When one artist adapts the work of another, fans of the original stand ready to pounce on any and all infidelities. So tackling “Death Note,” the sprawling, gobsmackingly detailed Japanese manga series by Tsugumi Ohba and Takeshi Obata, is a ballsy move — even if you’re backed by Netflix. And for the director Adam Wingard, who needs a win after last year’s disappointing “Blair Witch” sequel, the prospect of riling those fans must have been especially daunting.

Devotees of Mr. Wingard, on the other hand, will immediately recognize a sensibility — rare among horror-movie directors — that prioritizes mood over mayhem. From the dreamy opening to the flashback-heavy finale, the movie has a tone and temperament that are consistently his own. The sharply executed violence, jabs of humor and, in particular, a fascination with the seductiveness of evil (most pronounced in his 2014 feature, “The Guest”) are all here, albeit in a compressed package.

Set in Seattle (played by Vancouver, British Columbia), the story centers on Light (Nat Wolff), a smart, isolated high schooler whose world is upended when an ancient, leather-bound notebook drops from the heavens. Inside are instructions: Picture the face and write the name of whomever you would like to kill, and that soul’s expiration is assured. A test run to eliminate a troublesome bully is spectacularly successful, and soon Light and his girlfriend, Mia (an underserved Margaret Qualley), are wiping out evildoers worldwide.

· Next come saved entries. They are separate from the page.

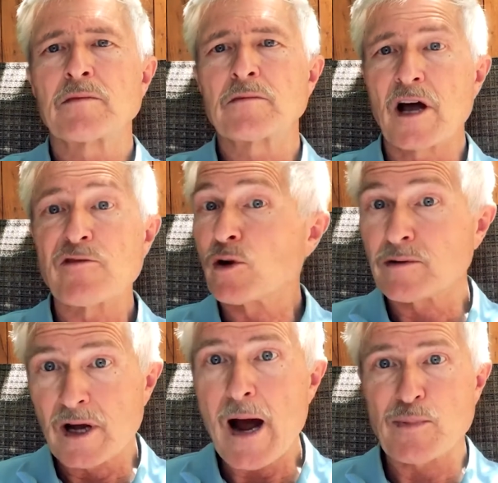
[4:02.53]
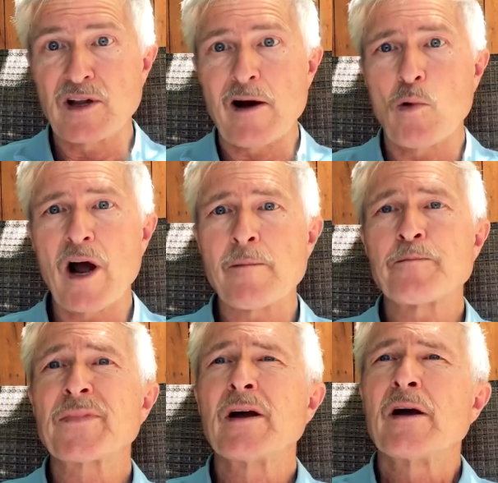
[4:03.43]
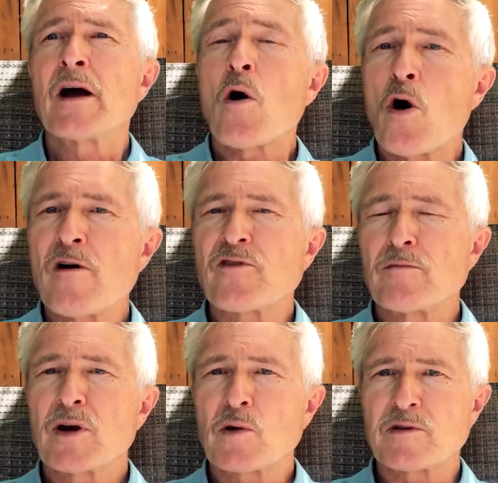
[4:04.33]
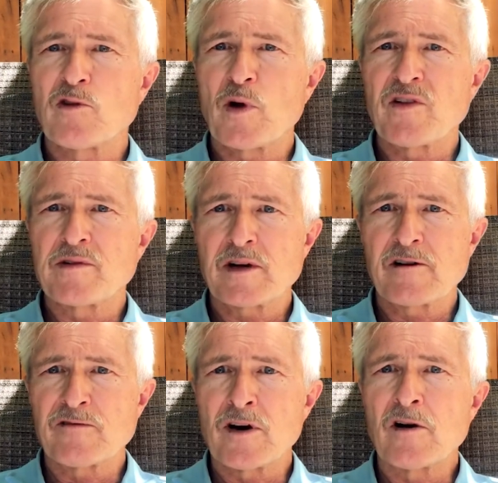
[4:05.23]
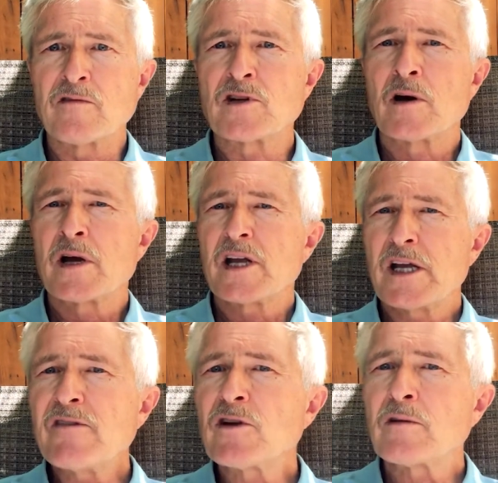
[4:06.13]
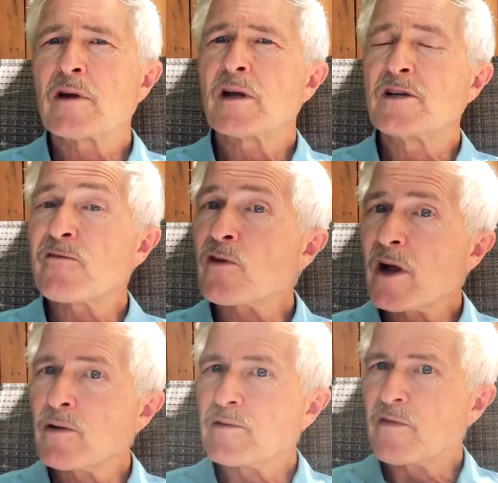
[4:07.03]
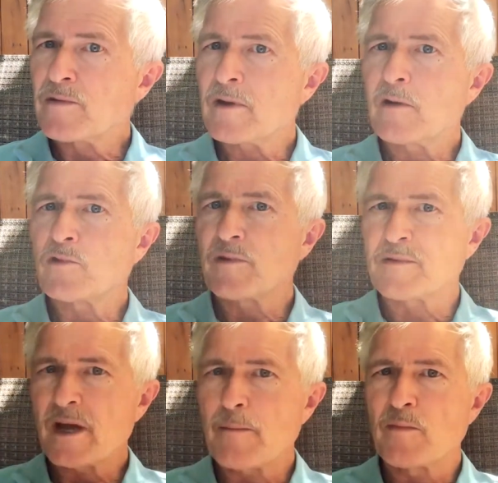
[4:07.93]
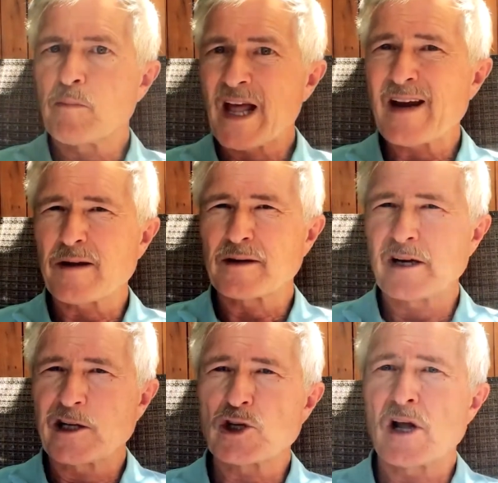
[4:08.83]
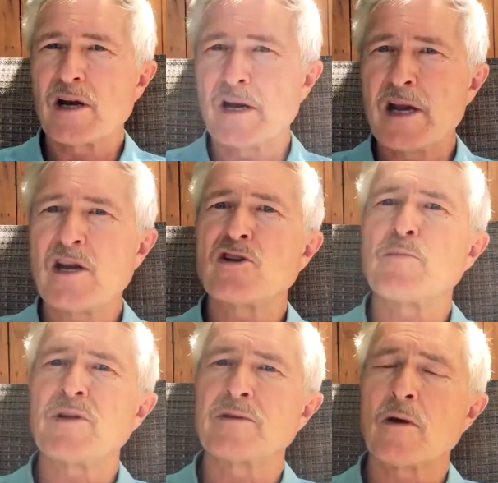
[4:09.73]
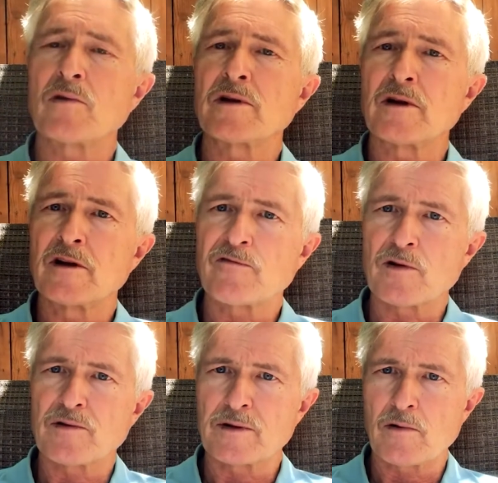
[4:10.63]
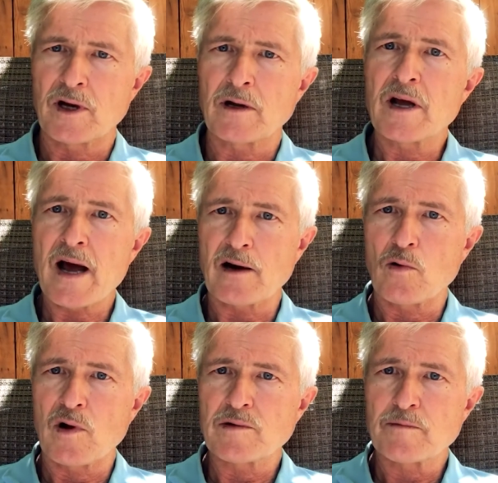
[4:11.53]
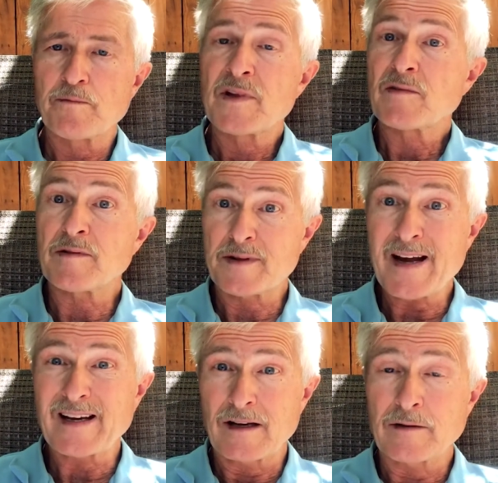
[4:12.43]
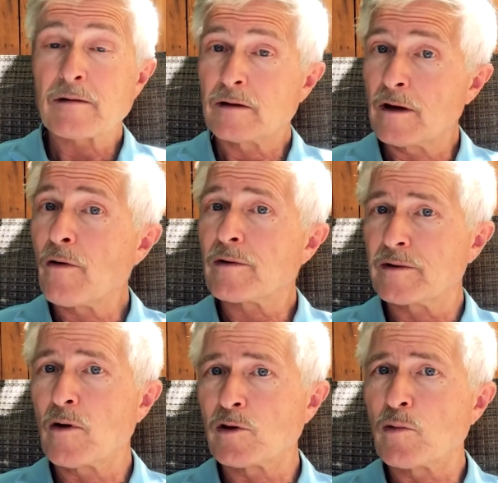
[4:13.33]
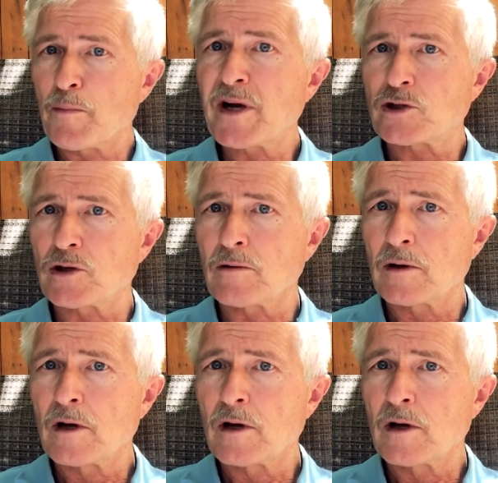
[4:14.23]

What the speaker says: Life doesn't happen that way. Often, because of the way the city evolved, even different areas of the city with the same plan designation need to be zoned into different zoning categories. The second is, don't zone to a picture.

Lurking in Light’s bedroom, however, is the actual killer: A mischievous Japanese death spirit named Ryuk (voiced with cackling relish by Willem Dafoe), who resembles a rotting tree trunk and behaves like an annoying goad. Yet this malevolent house pest is far less worrisome than L, a ninja-styled über-detective who is obsessively investigating the murders. As played by a mesmerizing Lakeith Stanfield, L is a twitchy oddity with an attentive handler (Paul Nakauchi) and a back story that deserves its own spinoff. Face half hidden beneath a black turtleneck, L crouches on chairs like an anime arachnid, sucking up candies and sniffing out clues.

By far the more entertaining of the two mythically entwined antagonists, L zeros in on Light with eccentric speed. And that’s the problem: Perhaps stifled by the cultural and commercial clout of its source material (a multimedia juggernaut of books, movies, television shows and a stage musical), “Death Note” feels rushed and constricted. As a result, what should have been Light’s incremental surrender to godlike power becomes an instantaneous embrace, and what ought to have played out as an extended manhunt is resolved with embarrassing ease.

Cramming several tons of plot into a one-pound screenplay, the three writers (one of whom, Jeremy Slater, created Fox television’s thoughtful adaptation of “The Exorcist”) have little option but to condense. That said, Mr. Wingard’s eye for a stylish image hasn’t dimmed. Working with the cinematographer David Tattersall, he concocts sequences that tilt and drift, awash in neon and a soundtrack that evokes a woozy, winking romanticism. At certain moments, we can almost feel his desire to shrug off the straitjacket of fidelity and make this tale of false gods and flawed superheroes completely his own.